In some embodiments, the molar ratio between the hydrogen (H₂) and the carbon monoxide (CO) may be adjusted by controlling the reverse Boudouard reaction depending on a flow rate of the carbon monoxide (CO) converted in (S3).

In some embodiments, the molar ratio between the hydrogen (H₂) and the carbon monoxide (CO) may be adjusted by supplying separate carbon dioxide to (S3) depending on a flow rate of the carbon monoxide (CO) converted in (S3).

In some embodiments, the organic wastes in (S1) may be at least one selected from waste plastic, solid wastes, biomass, waste oil, or waste tires.

In some embodiments, before (S2), the first mixed gas produced in (S1) may be purified.

In some embodiments, an apparatus for manufacturing syngas comprises: a first reactor where organic wastes are introduced and a methane reforming reaction and a gasification reaction are simultaneously performed under a catalyst to form a product; a carbon dioxide separation unit where the product is introduced from the first reactor and carbon dioxide is separated; a second reactor where the carbon dioxide separated from the carbon dioxide separation unit is introduced and a reverse Boudouard reaction is performed; and a syngas production unit where a product from which the carbon dioxide has been removed in the carbon dioxide separation unit and carbon monoxide converted in the second reactor are mixed to produce syngas.

In some embodiments, the first reactor may comprise a fluidized bed reactor.

In some embodiments, the second reactor may comprise a fluidized bed reactor.

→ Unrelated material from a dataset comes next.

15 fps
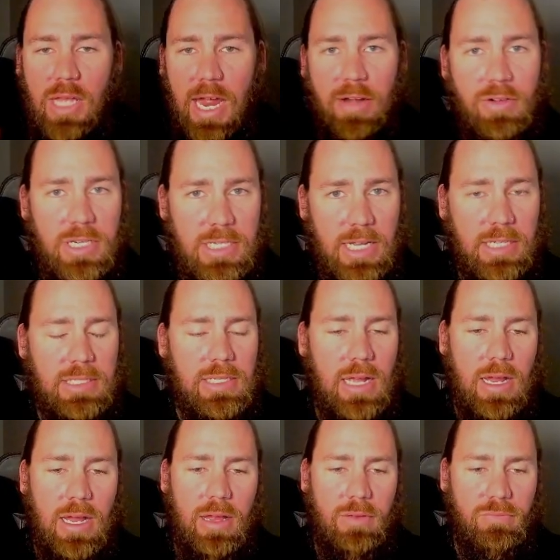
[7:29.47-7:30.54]
Harry decks
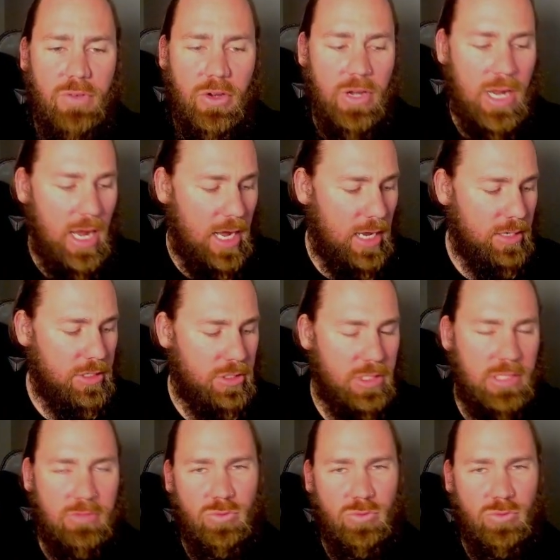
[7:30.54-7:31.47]
are very hard. You just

In some embodiments, the apparatus for manufacturing syngas may further comprise a purification unit between the first reactor and a carbon dioxide storage unit.

In some embodiments, the apparatus for manufacturing syngas may further comprise a cyclone which separates the catalyst from the product of the first reactor between the first reactor and the carbon dioxide separation unit; a supply line which supplies the catalyst separated from the cyclone to the second reactor; and a recirculation line which resupplies the regenerated catalyst from the second reactor to the first reactor.

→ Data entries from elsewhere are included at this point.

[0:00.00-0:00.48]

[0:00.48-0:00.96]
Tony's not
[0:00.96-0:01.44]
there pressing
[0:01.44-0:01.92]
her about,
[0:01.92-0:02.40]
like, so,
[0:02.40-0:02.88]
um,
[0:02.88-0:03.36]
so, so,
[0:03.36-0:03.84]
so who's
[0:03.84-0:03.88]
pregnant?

In some embodiments, a method for manufacturing a liquid hydrocarbon comprises: supplying syngas to a third reactor; and performing a Fischer-Tropsch synthesis reaction in the third reactor, wherein the syngas is the syngas manufactured by a method disclosed herein.

In some embodiments, the liquid hydrocarbon may comprise naphtha having a boiling point of 150° C. or lower, Kero having a boiling point of 150 to 265° C., LGO having a boiling point of 265 to 340° C., and/or VGO having a boiling point of 340° C. or higher.

Other features and aspects will be apparent from the following detailed description, the drawings, and the claims.

BRIEF DESCRIPTION OF THE DRAWINGS

FIG. 1 illustrates a block diagram of a method for manufacturing syngas according to some embodiments of the present disclosure comprising a first reactor, a carbon dioxide separation unit, a second reactor, and a syngas production unit.

FIG. 2 illustrates a block diagram of a method for manufacturing syngas according to some embodiments of the present disclosure comprising a first reactor, a purification unit, a carbon dioxide separation unit, a second reactor, and a syngas production unit.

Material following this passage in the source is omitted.